▶ [Your objective]:
Each line from the start of the entries through the line that contains "[00:00:02.05]" should be output exactly, please.

▶ [Records to process]:

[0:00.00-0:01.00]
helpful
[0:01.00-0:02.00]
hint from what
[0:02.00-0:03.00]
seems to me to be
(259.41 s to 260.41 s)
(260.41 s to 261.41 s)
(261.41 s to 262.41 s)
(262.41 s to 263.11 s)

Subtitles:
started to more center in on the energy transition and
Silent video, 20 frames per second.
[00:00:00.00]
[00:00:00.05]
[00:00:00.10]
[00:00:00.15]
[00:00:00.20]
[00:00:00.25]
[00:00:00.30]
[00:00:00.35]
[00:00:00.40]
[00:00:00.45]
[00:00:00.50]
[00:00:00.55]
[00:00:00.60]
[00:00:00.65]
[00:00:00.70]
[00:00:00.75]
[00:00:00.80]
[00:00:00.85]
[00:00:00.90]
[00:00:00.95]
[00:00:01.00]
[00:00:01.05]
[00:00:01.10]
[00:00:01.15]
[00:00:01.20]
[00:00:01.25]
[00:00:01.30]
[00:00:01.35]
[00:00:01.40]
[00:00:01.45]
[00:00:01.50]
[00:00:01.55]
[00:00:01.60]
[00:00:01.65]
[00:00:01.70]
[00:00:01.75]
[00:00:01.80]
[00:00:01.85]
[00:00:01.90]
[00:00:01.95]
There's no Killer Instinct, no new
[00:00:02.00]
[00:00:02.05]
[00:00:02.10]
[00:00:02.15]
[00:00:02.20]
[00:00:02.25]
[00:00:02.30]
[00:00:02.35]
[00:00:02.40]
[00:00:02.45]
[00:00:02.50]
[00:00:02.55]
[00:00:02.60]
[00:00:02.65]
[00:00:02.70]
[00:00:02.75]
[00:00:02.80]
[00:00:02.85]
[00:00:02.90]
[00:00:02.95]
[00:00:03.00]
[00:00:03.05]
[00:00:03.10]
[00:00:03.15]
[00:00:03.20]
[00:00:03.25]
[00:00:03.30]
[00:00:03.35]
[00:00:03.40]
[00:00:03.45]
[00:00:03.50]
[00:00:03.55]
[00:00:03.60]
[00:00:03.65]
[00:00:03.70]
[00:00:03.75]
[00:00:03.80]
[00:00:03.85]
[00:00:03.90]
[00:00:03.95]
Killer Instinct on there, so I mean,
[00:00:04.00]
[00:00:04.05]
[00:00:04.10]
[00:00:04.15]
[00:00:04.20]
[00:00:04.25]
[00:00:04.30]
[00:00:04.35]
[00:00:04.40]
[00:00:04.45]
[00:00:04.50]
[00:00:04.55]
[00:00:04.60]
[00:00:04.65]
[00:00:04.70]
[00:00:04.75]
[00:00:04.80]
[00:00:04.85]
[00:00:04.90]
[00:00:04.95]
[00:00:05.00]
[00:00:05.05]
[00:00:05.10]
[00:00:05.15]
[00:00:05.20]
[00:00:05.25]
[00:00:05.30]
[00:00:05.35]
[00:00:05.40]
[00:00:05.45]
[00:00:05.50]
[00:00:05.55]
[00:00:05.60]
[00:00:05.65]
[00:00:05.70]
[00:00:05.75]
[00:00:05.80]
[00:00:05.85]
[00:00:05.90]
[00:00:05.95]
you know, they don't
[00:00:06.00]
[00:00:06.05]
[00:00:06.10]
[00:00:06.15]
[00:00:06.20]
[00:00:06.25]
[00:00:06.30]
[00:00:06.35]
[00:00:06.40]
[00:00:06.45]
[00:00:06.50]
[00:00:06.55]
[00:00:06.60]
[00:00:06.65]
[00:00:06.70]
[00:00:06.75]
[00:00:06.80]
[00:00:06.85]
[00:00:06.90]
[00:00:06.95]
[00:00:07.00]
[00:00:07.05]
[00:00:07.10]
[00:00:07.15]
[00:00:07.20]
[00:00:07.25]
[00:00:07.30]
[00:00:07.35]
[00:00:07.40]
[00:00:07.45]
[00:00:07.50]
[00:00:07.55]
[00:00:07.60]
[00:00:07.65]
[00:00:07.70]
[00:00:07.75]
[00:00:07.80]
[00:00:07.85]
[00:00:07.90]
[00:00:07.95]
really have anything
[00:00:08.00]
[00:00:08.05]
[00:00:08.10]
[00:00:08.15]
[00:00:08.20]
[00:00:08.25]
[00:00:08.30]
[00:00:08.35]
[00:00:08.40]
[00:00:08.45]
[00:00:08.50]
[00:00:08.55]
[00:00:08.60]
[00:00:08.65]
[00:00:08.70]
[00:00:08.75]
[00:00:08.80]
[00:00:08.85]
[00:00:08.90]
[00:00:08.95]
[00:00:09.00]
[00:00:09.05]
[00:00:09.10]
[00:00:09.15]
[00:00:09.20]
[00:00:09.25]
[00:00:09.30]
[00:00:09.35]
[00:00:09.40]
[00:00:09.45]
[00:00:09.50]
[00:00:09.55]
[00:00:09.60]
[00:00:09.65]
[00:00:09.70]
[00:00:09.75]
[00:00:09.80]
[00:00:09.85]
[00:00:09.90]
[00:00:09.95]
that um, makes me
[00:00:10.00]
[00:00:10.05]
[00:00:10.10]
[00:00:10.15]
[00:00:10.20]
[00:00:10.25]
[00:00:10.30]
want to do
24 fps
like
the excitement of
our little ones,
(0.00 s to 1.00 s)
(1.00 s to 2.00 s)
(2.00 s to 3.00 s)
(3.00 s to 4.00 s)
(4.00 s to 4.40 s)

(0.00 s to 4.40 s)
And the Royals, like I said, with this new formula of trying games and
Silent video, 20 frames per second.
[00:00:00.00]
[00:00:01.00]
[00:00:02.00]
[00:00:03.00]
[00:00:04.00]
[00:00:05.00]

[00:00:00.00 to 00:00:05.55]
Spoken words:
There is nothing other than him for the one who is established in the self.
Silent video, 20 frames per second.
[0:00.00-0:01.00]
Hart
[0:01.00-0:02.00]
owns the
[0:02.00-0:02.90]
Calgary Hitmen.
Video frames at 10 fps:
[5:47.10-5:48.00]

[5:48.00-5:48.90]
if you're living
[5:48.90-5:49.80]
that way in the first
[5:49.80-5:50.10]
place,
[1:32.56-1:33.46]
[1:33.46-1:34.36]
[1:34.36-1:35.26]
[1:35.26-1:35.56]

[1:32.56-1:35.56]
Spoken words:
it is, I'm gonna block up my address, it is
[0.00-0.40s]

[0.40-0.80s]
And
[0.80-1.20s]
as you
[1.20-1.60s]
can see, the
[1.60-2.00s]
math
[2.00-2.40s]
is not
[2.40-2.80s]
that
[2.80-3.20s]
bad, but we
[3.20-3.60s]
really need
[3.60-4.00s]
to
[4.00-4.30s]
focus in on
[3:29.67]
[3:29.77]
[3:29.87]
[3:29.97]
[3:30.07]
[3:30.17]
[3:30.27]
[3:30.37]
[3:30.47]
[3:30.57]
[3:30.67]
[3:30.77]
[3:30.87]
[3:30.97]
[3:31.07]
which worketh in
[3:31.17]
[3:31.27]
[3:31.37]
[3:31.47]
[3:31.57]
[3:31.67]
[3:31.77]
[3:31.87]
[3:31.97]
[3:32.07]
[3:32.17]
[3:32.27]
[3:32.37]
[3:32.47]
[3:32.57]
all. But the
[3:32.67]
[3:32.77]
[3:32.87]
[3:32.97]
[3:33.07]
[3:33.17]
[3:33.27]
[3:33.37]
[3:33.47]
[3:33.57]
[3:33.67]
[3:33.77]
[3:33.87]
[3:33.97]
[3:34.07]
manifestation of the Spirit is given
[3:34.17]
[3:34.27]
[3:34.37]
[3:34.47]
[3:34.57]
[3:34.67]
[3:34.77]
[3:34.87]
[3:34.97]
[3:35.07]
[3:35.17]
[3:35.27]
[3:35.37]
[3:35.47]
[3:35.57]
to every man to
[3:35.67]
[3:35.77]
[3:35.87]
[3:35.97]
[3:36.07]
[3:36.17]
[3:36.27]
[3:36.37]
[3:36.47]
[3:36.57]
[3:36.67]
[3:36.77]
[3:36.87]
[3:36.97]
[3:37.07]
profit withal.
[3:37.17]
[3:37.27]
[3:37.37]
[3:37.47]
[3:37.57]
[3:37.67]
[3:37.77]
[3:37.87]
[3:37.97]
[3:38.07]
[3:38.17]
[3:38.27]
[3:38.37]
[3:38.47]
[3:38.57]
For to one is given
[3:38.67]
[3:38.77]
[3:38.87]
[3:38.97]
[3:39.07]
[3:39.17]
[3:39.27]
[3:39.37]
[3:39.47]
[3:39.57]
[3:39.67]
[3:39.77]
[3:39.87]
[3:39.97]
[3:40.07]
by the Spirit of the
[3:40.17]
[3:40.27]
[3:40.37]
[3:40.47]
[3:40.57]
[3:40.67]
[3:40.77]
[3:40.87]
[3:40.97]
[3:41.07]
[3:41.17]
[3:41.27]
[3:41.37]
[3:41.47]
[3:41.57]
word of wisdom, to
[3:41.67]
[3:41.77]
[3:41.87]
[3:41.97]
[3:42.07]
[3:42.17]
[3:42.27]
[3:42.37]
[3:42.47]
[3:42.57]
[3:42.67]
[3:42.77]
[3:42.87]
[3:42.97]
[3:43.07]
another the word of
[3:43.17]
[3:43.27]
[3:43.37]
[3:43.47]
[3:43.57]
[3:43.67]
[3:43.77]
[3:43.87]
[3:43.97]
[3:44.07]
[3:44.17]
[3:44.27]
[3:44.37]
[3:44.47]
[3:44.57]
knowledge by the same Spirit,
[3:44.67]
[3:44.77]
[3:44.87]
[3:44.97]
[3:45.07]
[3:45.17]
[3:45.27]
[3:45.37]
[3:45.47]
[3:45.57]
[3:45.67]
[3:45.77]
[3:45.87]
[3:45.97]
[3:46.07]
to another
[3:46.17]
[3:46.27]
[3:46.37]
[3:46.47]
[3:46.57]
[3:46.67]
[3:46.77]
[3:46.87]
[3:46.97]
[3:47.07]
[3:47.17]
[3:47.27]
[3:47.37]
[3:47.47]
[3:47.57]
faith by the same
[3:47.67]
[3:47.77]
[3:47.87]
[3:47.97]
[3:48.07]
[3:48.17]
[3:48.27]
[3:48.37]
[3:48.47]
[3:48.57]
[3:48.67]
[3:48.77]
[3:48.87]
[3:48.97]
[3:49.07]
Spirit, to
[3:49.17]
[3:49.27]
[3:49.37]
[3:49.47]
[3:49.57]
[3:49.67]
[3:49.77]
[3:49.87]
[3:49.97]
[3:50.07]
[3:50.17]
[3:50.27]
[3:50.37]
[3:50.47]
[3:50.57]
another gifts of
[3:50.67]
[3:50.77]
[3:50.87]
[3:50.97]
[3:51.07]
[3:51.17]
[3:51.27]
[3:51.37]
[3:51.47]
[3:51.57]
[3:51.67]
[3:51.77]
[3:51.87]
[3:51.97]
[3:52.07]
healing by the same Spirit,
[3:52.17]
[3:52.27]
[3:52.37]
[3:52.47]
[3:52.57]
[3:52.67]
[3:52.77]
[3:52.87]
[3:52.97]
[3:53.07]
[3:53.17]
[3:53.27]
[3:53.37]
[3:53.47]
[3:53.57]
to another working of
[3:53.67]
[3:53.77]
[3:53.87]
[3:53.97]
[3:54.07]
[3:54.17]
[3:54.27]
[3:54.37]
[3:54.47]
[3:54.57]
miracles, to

▶ [Task solution]:
[0:00.00-0:01.00]
helpful
[0:01.00-0:02.00]
hint from what
[0:02.00-0:03.00]
seems to me to be
(259.41 s to 260.41 s)
(260.41 s to 261.41 s)
(261.41 s to 262.41 s)
(262.41 s to 263.11 s)

Subtitles:
started to more center in on the energy transition and
Silent video, 20 frames per second.
[00:00:00.00]
[00:00:00.05]
[00:00:00.10]
[00:00:00.15]
[00:00:00.20]
[00:00:00.25]
[00:00:00.30]
[00:00:00.35]
[00:00:00.40]
[00:00:00.45]
[00:00:00.50]
[00:00:00.55]
[00:00:00.60]
[00:00:00.65]
[00:00:00.70]
[00:00:00.75]
[00:00:00.80]
[00:00:00.85]
[00:00:00.90]
[00:00:00.95]
[00:00:01.00]
[00:00:01.05]
[00:00:01.10]
[00:00:01.15]
[00:00:01.20]
[00:00:01.25]
[00:00:01.30]
[00:00:01.35]
[00:00:01.40]
[00:00:01.45]
[00:00:01.50]
[00:00:01.55]
[00:00:01.60]
[00:00:01.65]
[00:00:01.70]
[00:00:01.75]
[00:00:01.80]
[00:00:01.85]
[00:00:01.90]
[00:00:01.95]
There's no Killer Instinct, no new
[00:00:02.00]
[00:00:02.05]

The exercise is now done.